Your objective:
Skip any image you find and restate the rest of the data word for word.

*** Records provided ***

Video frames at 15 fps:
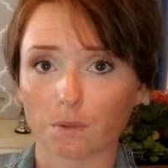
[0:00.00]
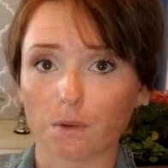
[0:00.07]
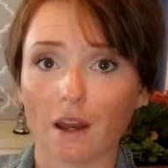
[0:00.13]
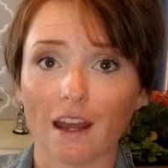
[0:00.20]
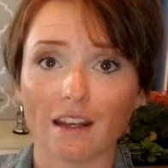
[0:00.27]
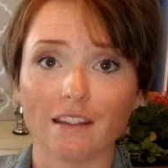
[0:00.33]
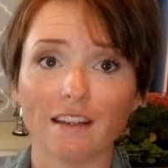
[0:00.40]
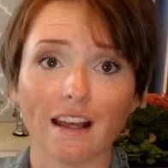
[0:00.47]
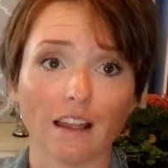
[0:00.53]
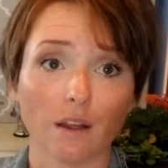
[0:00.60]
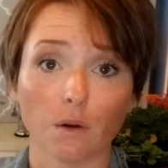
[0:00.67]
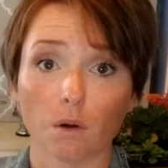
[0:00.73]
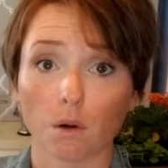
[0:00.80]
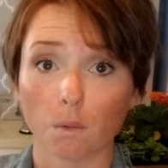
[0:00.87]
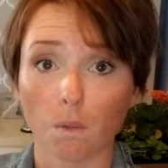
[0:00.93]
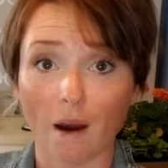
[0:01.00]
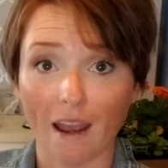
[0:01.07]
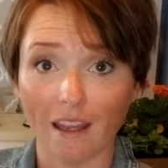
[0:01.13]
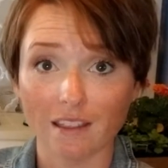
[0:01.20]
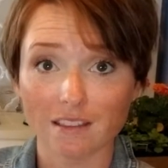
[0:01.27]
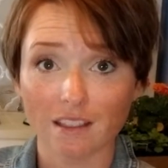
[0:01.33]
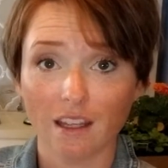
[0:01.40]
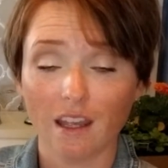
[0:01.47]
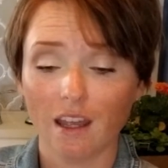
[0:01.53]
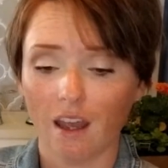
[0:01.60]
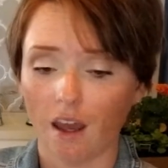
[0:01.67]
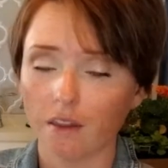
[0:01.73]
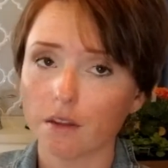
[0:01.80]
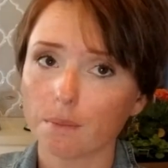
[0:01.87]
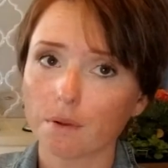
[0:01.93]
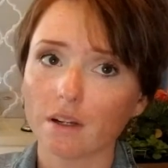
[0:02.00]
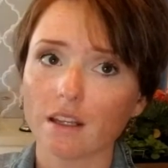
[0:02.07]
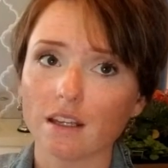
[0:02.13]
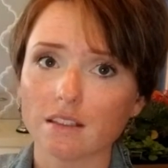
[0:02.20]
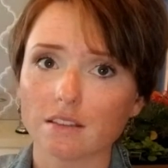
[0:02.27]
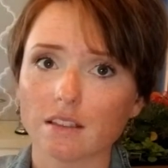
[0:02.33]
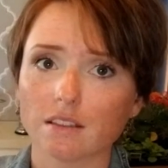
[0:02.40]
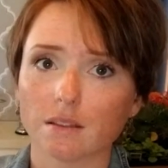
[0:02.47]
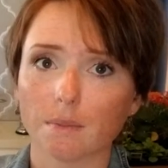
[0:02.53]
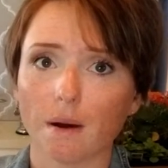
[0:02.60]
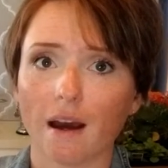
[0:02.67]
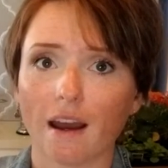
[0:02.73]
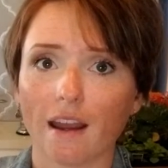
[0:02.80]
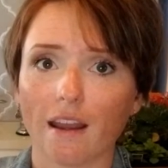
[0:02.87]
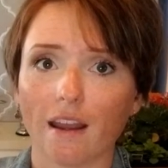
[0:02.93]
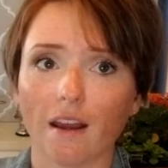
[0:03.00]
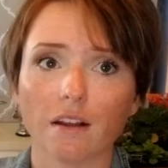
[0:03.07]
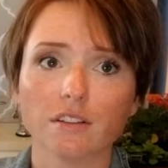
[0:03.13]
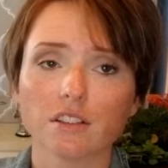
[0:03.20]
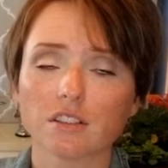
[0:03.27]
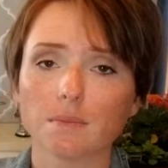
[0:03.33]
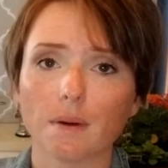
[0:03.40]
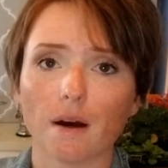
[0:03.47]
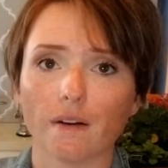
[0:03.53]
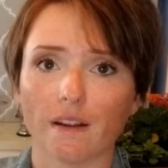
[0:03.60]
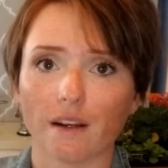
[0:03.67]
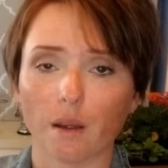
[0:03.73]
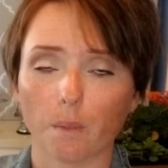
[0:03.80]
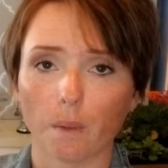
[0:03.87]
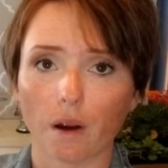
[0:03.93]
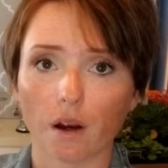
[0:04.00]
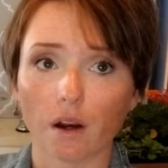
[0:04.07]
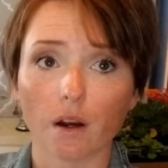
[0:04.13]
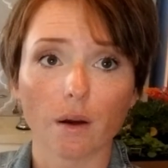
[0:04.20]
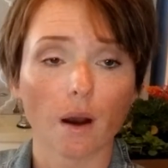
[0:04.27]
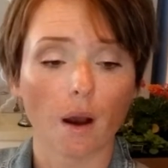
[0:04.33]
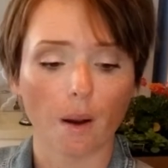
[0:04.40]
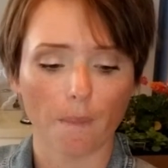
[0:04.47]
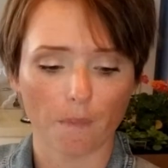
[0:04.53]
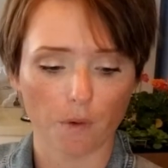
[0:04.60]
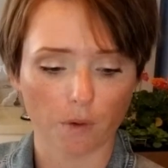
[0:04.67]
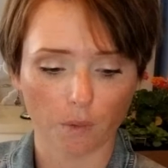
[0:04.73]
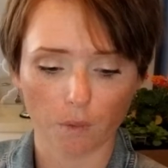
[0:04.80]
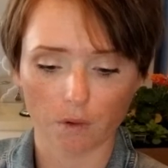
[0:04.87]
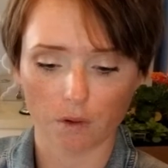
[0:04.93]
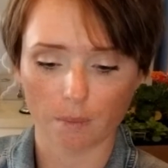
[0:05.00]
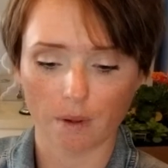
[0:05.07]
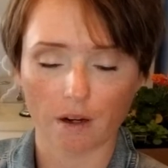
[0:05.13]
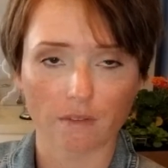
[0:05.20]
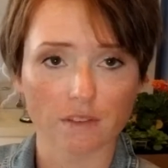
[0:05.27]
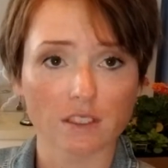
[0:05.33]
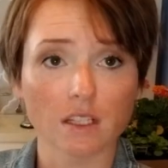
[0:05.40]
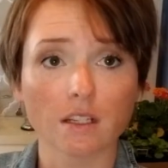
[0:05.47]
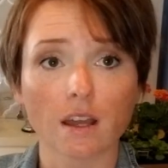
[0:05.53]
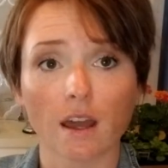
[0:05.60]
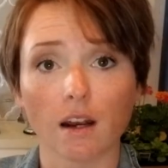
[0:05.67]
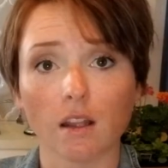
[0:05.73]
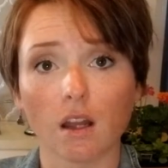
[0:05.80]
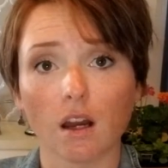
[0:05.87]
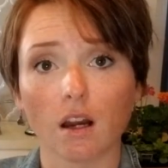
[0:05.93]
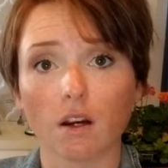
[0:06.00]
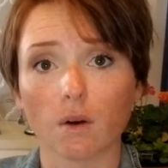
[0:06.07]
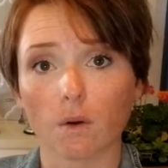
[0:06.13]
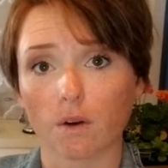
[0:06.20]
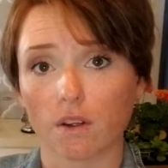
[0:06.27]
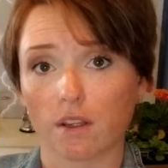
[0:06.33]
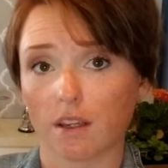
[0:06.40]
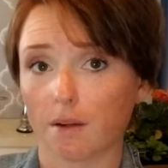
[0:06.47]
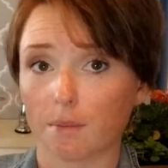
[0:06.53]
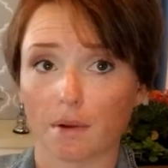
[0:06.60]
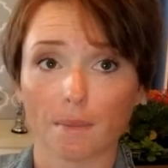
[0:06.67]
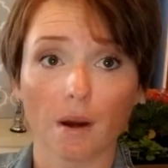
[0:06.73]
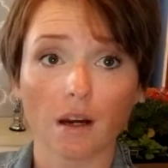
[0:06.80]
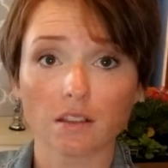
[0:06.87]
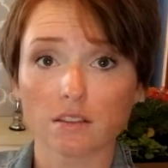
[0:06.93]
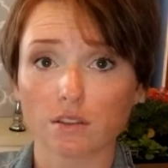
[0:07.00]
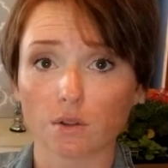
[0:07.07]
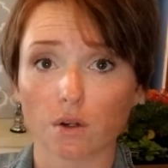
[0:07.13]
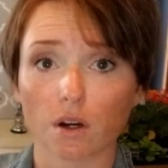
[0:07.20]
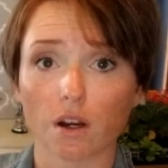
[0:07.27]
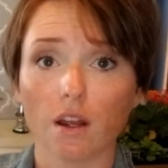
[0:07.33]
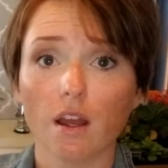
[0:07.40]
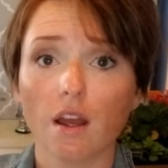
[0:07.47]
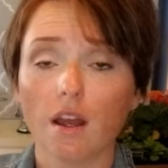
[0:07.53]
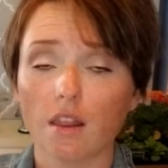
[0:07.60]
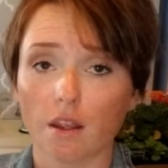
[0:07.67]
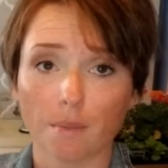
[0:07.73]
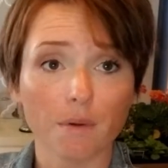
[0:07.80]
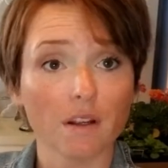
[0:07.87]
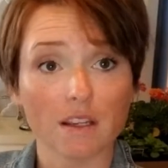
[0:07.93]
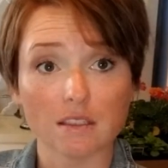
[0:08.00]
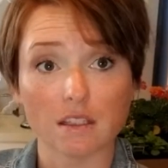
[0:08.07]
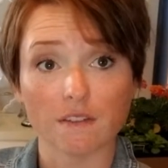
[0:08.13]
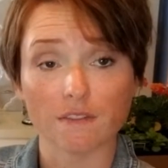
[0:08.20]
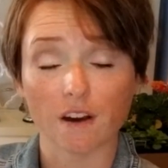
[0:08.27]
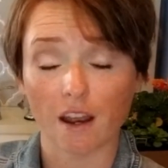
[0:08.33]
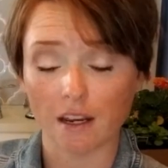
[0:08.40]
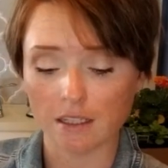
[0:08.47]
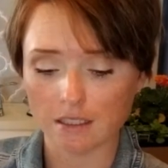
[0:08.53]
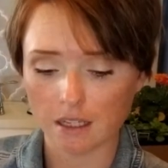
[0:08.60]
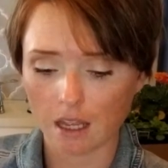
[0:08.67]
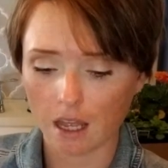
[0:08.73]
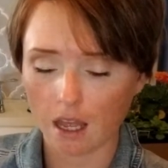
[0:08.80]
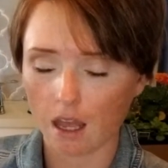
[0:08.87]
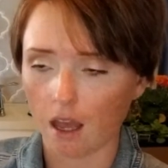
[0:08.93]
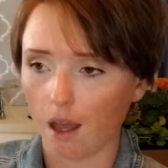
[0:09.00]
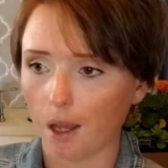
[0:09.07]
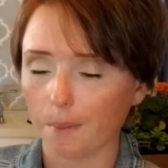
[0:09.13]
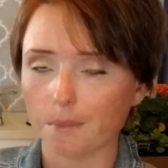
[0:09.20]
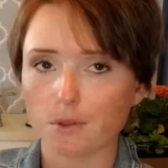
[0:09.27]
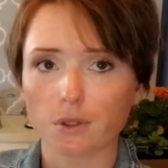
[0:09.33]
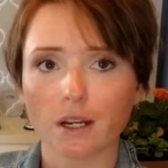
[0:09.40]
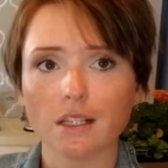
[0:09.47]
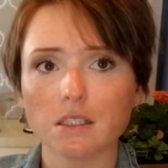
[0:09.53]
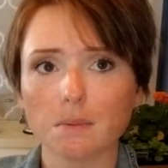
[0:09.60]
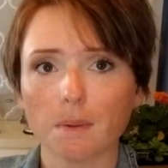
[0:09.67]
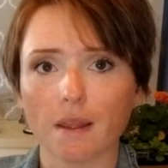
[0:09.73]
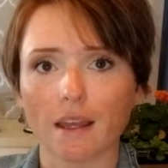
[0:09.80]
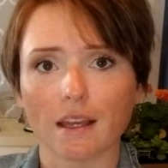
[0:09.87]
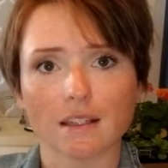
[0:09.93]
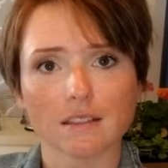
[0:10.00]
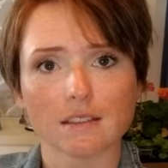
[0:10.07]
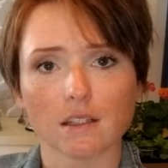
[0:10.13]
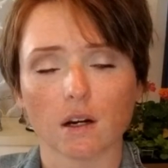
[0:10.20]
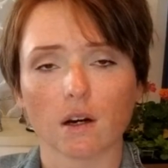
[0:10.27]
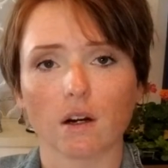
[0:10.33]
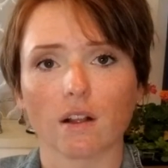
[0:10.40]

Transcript: red, yellow, or white. And they're pretty easy to buy just about anywhere. You can order them out of a seed catalog, or you can get them at a box store. They're pretty easy to find. Transplants are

*** End of Records provided ***

Output:
Video frames at 15 fps:
[0:00.00]
[0:00.07]
[0:00.13]
[0:00.20]
[0:00.27]
[0:00.33]
[0:00.40]
[0:00.47]
[0:00.53]
[0:00.60]
[0:00.67]
[0:00.73]
[0:00.80]
[0:00.87]
[0:00.93]
[0:01.00]
[0:01.07]
[0:01.13]
[0:01.20]
[0:01.27]
[0:01.33]
[0:01.40]
[0:01.47]
[0:01.53]
[0:01.60]
[0:01.67]
[0:01.73]
[0:01.80]
[0:01.87]
[0:01.93]
[0:02.00]
[0:02.07]
[0:02.13]
[0:02.20]
[0:02.27]
[0:02.33]
[0:02.40]
[0:02.47]
[0:02.53]
[0:02.60]
[0:02.67]
[0:02.73]
[0:02.80]
[0:02.87]
[0:02.93]
[0:03.00]
[0:03.07]
[0:03.13]
[0:03.20]
[0:03.27]
[0:03.33]
[0:03.40]
[0:03.47]
[0:03.53]
[0:03.60]
[0:03.67]
[0:03.73]
[0:03.80]
[0:03.87]
[0:03.93]
[0:04.00]
[0:04.07]
[0:04.13]
[0:04.20]
[0:04.27]
[0:04.33]
[0:04.40]
[0:04.47]
[0:04.53]
[0:04.60]
[0:04.67]
[0:04.73]
[0:04.80]
[0:04.87]
[0:04.93]
[0:05.00]
[0:05.07]
[0:05.13]
[0:05.20]
[0:05.27]
[0:05.33]
[0:05.40]
[0:05.47]
[0:05.53]
[0:05.60]
[0:05.67]
[0:05.73]
[0:05.80]
[0:05.87]
[0:05.93]
[0:06.00]
[0:06.07]
[0:06.13]
[0:06.20]
[0:06.27]
[0:06.33]
[0:06.40]
[0:06.47]
[0:06.53]
[0:06.60]
[0:06.67]
[0:06.73]
[0:06.80]
[0:06.87]
[0:06.93]
[0:07.00]
[0:07.07]
[0:07.13]
[0:07.20]
[0:07.27]
[0:07.33]
[0:07.40]
[0:07.47]
[0:07.53]
[0:07.60]
[0:07.67]
[0:07.73]
[0:07.80]
[0:07.87]
[0:07.93]
[0:08.00]
[0:08.07]
[0:08.13]
[0:08.20]
[0:08.27]
[0:08.33]
[0:08.40]
[0:08.47]
[0:08.53]
[0:08.60]
[0:08.67]
[0:08.73]
[0:08.80]
[0:08.87]
[0:08.93]
[0:09.00]
[0:09.07]
[0:09.13]
[0:09.20]
[0:09.27]
[0:09.33]
[0:09.40]
[0:09.47]
[0:09.53]
[0:09.60]
[0:09.67]
[0:09.73]
[0:09.80]
[0:09.87]
[0:09.93]
[0:10.00]
[0:10.07]
[0:10.13]
[0:10.20]
[0:10.27]
[0:10.33]
[0:10.40]

Transcript: red, yellow, or white. And they're pretty easy to buy just about anywhere. You can order them out of a seed catalog, or you can get them at a box store. They're pretty easy to find. Transplants are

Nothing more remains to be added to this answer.